24 sept 2017

LAS BANDERAS


Yo no soy muy «de banderas». No podría decirlo con seguridad, pero creo que nunca he portado ninguna; bueno, supongo que, de niño, en alguna ocasión llevaría la del Athletic (me refiero a unas banderas pequeñitas que nos daban cuando íbamos a recibirlo tras alguno de sus triunfos). En la «mili» porté el guion de la compañía, pero eso no se puede considerar una bandera, era un simple distintivo.
Porque me refiero a las banderas que identifican a los países, a las comunidades políticas o a los pueblos; o sea, las banderas que representan colectivos sociopolíticos y a sus correspondientes espacios geográficos. De esas se ven cantidad en los JJ.OO., sobre todo en las ceremonias de apertura y de clausura; también las banderas tienen un papel importante en las ceremonias de entrega de medallas a los vencedores en las diferentes pruebas y, más informalmente aunque no menos visibles, las banderas respectivas son exhibidas con aparente orgullo por los mismos vencedores tras acabar las pruebas en las que triunfaron. En el contexto de los JJ.OO es entendible, razonable y hasta necesario el uso de la bandera, como elemento identificador de la nacionalidad de los que participan o compiten. Lo veo natural.
También se pueden ver muchísimas banderas, casi todas sin astas o mástiles pero exhibidas con entusiasmo y vehemencia, en las etapas más exigentes del Tour o la Vuelta, cuando los ciclistas transitan por las pendientes más duras que suelen estar cercanas a las cumbres o puertos en los que se puntúa para el Premio de la Montaña. En estos casos los abanderados son espectadores (supongo que aficionados) que, más que ver a los esforzados ciclistas, lo que parece que quieren es que se les vea a ellos (y a las banderas que portan) en la tele para dejar constancia en sus respectivos lugares de origen de su presencia en la carrera (como espectadores) y, sobre todo, de su fervor por el estandarte que exhiben. Estas exhibiciones me parecen un poco ridículas; no me gustan.

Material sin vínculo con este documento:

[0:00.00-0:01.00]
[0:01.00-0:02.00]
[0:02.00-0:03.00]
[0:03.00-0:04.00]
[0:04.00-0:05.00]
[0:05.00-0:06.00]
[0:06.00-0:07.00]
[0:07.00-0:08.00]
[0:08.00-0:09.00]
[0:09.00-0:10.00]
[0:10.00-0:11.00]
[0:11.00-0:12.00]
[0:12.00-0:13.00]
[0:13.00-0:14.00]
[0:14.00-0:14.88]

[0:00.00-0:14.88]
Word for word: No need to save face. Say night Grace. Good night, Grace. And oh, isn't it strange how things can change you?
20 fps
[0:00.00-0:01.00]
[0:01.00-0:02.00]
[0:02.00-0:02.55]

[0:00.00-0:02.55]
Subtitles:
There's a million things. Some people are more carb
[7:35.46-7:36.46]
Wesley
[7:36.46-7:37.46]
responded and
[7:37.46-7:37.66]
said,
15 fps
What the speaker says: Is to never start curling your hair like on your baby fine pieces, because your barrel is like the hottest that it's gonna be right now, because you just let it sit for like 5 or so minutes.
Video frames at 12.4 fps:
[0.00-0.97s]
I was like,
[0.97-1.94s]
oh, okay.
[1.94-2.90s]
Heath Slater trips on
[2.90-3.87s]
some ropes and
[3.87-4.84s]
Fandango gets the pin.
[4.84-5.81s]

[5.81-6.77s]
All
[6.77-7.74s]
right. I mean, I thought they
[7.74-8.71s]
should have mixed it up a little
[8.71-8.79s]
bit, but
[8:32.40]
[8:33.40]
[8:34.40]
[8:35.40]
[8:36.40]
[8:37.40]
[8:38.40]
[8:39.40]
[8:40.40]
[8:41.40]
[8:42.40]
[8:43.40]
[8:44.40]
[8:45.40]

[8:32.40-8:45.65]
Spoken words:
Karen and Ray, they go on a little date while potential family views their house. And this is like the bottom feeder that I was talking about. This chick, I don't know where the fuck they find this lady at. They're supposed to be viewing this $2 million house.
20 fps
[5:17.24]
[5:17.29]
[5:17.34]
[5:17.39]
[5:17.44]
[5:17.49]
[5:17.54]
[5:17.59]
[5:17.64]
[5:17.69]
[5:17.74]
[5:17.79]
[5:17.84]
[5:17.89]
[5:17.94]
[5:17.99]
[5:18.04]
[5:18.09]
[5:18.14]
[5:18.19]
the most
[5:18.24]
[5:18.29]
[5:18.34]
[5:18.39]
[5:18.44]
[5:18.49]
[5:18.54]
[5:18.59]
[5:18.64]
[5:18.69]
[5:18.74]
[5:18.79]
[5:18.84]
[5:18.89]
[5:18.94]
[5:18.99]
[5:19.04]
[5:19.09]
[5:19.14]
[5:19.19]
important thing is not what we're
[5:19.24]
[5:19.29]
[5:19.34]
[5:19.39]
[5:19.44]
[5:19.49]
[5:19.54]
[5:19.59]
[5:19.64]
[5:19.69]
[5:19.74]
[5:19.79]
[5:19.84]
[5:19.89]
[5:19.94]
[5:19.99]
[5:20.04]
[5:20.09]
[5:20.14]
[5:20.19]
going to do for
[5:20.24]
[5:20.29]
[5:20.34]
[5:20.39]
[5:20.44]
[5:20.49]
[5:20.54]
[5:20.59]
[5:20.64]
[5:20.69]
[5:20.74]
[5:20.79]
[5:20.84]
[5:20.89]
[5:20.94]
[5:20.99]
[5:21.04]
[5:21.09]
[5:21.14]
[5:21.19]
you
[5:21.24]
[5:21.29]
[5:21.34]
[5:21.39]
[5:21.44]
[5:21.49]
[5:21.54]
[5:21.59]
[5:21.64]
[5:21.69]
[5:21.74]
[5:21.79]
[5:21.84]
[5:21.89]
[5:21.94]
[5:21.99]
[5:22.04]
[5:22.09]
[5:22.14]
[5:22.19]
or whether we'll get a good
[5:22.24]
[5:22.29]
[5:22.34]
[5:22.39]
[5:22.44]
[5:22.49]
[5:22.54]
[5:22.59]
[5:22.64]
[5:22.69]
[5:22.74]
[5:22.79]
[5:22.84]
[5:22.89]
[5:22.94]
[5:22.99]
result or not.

Pero donde las banderas lucen con mayor significación es en los eventos de tipo político y reivindicativo. El caso más evidente lo tuvimos el pasado 11 de septiembre en la celebración de la Diada catalana. Podría decirse que fue una apoteosis banderil. Los fabricantes y comercializadores de las «esteladas» —estandarte que identifica a los independentistas catalanes— harían su agosto (nunca mejor dicho porque supongo que se fabricarían y prepararían en tal mes); los que confeccionaron y vendieron las oficiales «señeras» (sin la estrella) no sacarían ni para la barretina de los vendedores. También en las manifas y concentraciones de estos días en Catalunya, relacionadas con las reivindicaciones por el famoso referéndum, estamos viendo mogollón de banderas (todas «esteladas»). Porque, según parece, todo aquel catalán posicionado a favor del independentismo —que, supongo, son la inmensa mayoría de los que acuden a las manifas y concentraciones que vemos en la tele— tiene que evidenciarlo llevando su «estelada», la mayoría con la estrella azul (creo que son más moderados que los de la estrella roja). Así, en los contextos político-reivindicativos, las banderas sirven para hacer ostentación de fervor, devoción, entusiasmo, o, incluso, fanatismo por el territorio que representan. Para mí, portarlas así es hacer exhibición de eso que, peyorativamente, conocemos como «patrioterismo». Tampoco me gustan estas exhibiciones, aunque las comprendo. También comprendo lo de los hooligans en el fútbol, pero no me gustan ni un poco.
El amarillo y el rojo han vuelto a inundar Barcelona
Puede que, al leer esto, el lector piense que soy algo 'pitxafria' en lo referente al sentimiento nacional o fervor patriótico. Posiblemente tenga razón. En alguna ocasión ya he dicho que entre mis «virtudes» no está el patriotismo; mucho menos —digo ahora—, el patrioterismo. Pero eso no impide que, como todos, entre mis tendencias y preferencias tiene un sitio especial el cariño a la tierra (y a sus cosas) donde nací. Y no es una contradicción; aunque no voy a ponerme a explicarlo. Solo diré que, como muchísimos otros —seguramente la gran mayoría de los ciudadanos de cualquier sitio—, no necesito portar la bandera para hacer ostentación de lo que pienso sobre mi tierra o de lo que siento por ella. Mucho menos hacerlo cuando el contexto es favorable; o sea, a favor de corriente, como ocurre estos días en las calles de Barcelona.
Ahora solo quería dejar constancia de que, salvo en determinadas ocasiones en las que me parecen elementos identificadores necesarios, la exhibición de banderas me resulta antipática. Por eso no me gustan las personas que las portan en los casos a que me he referido, sobre todo cuando se las colocan a modo de capa de Superman.